El magistrado pareció impresionado.

—Entonces, ¿el fragmento que introdujo al país el acusado que está en el banquillo es de indudable autenticidad?

—Absolutamente —Aubert alzó un dedo—. Debo agregar que yo limito la verificación a la edad del fragmento de papiro. No puedo hablar de la autenticidad del texto. Esa decisión la dejo enteramente al juicio del
dominee
De Vroome.

—Gracias, profesor.

Cuando Aubert volvía a su asiento de la segunda fila, el
dominee
De Vroome se puso de pie y esperó en el pasillo.

El magistrado se dirigió a él.

—Si el
dominee
Maertin de Vroome quiere hacer al tribunal el honor de acercarse para concluir la audiencia de los testimonios…

Randall observó con ansiedad al imponente clérigo holandés cuando éste avanzó hacia la silla de los testigos.
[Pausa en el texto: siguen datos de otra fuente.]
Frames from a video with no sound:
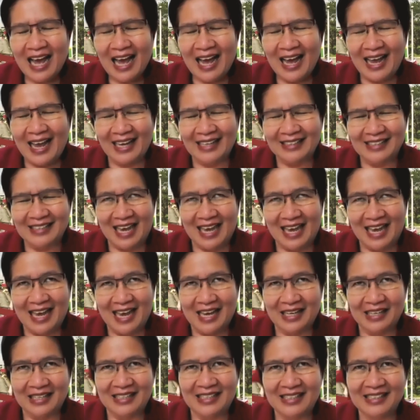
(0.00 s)
And
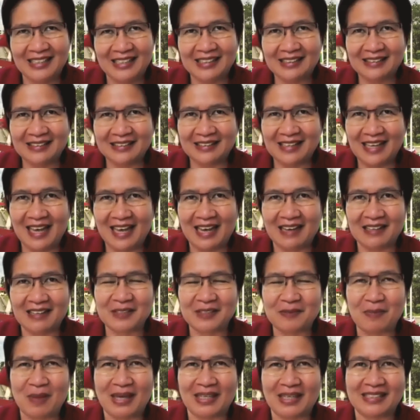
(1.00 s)
I
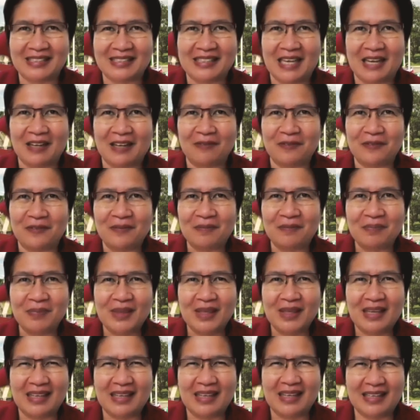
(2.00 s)
asked myself,
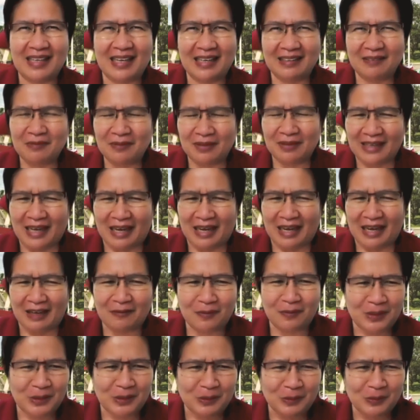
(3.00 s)
can
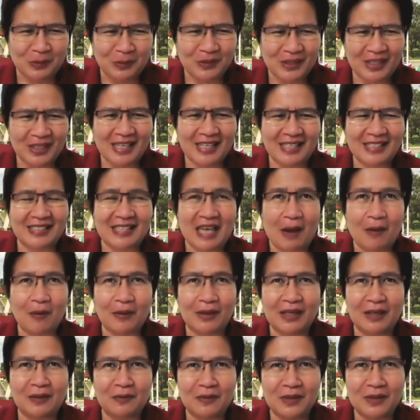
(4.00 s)
we do this? How
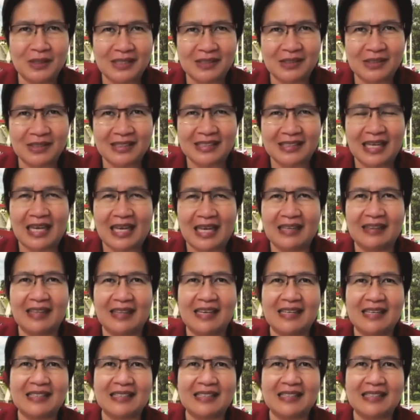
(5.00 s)
can we sustain this?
Esperaba atrapar la mirada de De Vroome, pero lo único que pudo ver fue el impasible perfil del teólogo.

De pie junto a la silla, formidable en su sotana negra sin adornos, el reverendo miraba al
juge d'instruction
.

El magistrado Le Clere procedió a interrogarlo de inmediato.

—¿Es verdad,
dominee
De Vroome, que el acusado, tal como lo asentó en su testimonio, le telefoneó a usted desde Roma y le solicitó su opinión acerca de una porción faltante del Papiro número 3, el mismo que él consideraba como prueba de la falsificación?

—Es verdad.

—¿Es verdad que también una sección de la Sûreté Nationale, por mediación del laboratorio especial del Louvre, le pidió que hiciera un estudio de ese fragmento para determinar su valor?

—Sí, también eso es verdad.

El magistrado estaba complacido.

—Entonces, el dictamen que usted rinda satisfará tanto a la parte actora como a la defensa.

El
dominee
De Vroome sonrió sin mover los labios.

—Dudo que mi opinión pueda satisfacer a ambas partes. Sólo puedo satisfacer a una de ellas.
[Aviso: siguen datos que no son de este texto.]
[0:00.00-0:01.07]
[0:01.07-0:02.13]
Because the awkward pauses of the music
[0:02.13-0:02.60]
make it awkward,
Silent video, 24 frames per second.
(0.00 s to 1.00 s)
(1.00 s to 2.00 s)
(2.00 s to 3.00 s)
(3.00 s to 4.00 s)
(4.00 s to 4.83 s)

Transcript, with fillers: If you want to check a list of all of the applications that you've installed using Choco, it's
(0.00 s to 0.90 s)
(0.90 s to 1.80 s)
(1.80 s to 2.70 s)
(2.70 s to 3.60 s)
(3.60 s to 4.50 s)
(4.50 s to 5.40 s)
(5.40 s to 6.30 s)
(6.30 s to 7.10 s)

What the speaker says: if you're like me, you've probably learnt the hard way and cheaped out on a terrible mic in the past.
El magistrado sonrió también.

—Voy a replantear mi frase. Tanto la parte actora como la defensa aceptan la autoridad de usted para dictaminar sobre esta materia.

—Así parece.

—Por lo tanto, obviaré toda averiguación acerca de sus méritos como estudioso del arameo y experto literario de la historia cristiana y la romana. Las dos partes aceptarán su juicio. ¿Ha estudiado usted el fragmento de papiro que le fue confiscado a Monsieur Randall?
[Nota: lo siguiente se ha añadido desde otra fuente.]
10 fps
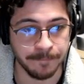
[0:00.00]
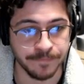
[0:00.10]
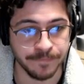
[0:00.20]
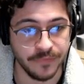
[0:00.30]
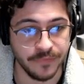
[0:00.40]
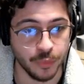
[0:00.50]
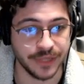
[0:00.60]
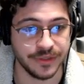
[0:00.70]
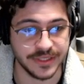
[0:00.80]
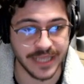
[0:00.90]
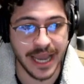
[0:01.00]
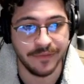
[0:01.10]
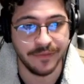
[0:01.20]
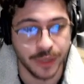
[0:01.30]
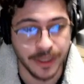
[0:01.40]
if you want to decide
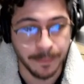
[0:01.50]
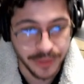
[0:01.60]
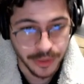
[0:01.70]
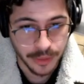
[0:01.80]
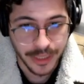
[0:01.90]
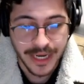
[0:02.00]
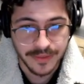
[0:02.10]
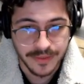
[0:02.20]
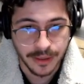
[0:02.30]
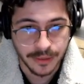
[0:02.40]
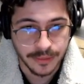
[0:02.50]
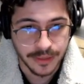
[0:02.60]
if you want to build anything,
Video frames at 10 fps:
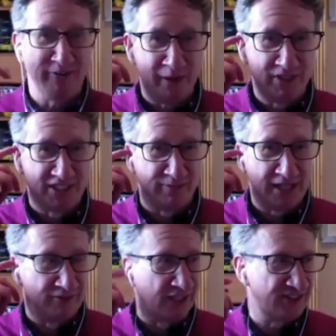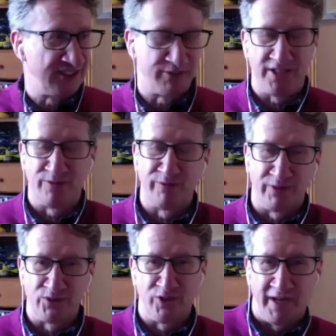memories of me listening to Radio 1 when
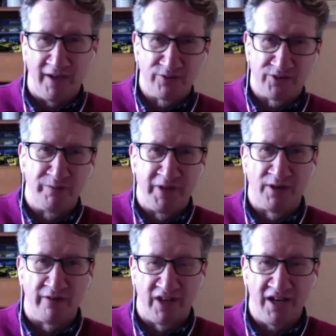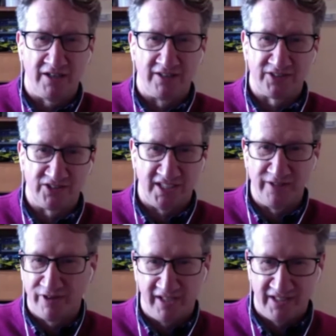I'm doing my O-level art. So Steve
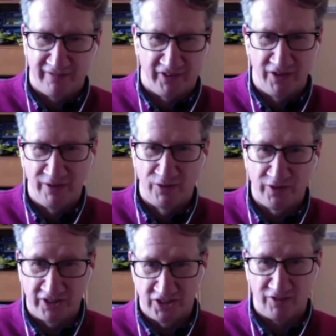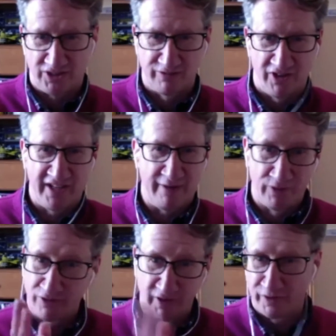Wright in the afternoon, and all the jocks are on there.
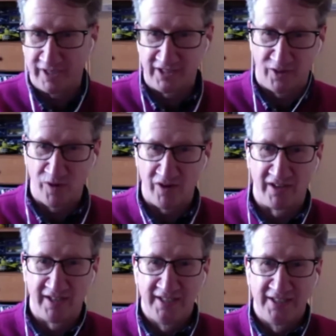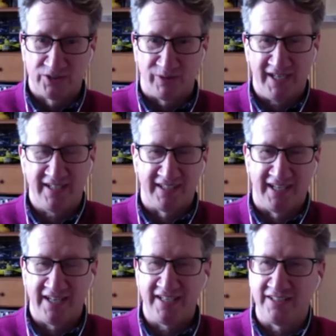We're all on Radio 1. So I kind of
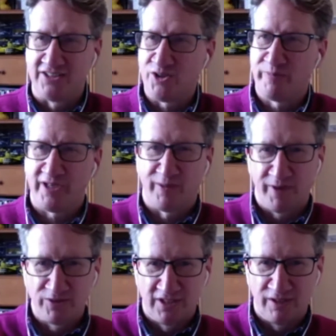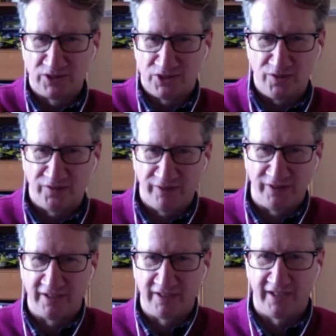get it. You do pick up loads of stuff, don't
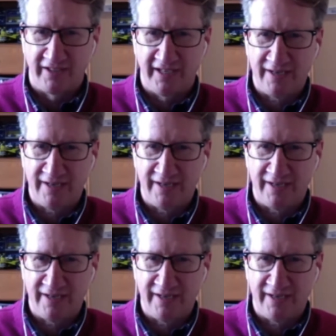you? And now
—Sí, lo he estudiado. Lo he examinado con la mayor atención toda la noche y esta mañana. Lo he estudiado en su contexto, comparándolo con la colección completa de los papiros de Monti, los cuales me fueron facilitados por los propietarios del Nuevo Testamento Internacional. Lo he examinado también a la luz de los informes proporcionados por un tal Robert Lebrun y por el acusado, Steven Randall, en el sentido de que el texto arameo es una falsificación y que la hoja de papiro contiene escritura invisible y un dibujo (hechos con tinta preparada según una antigua fórmula romana), empleados por Lebrun para demostrar que el evangelio era invento suyo.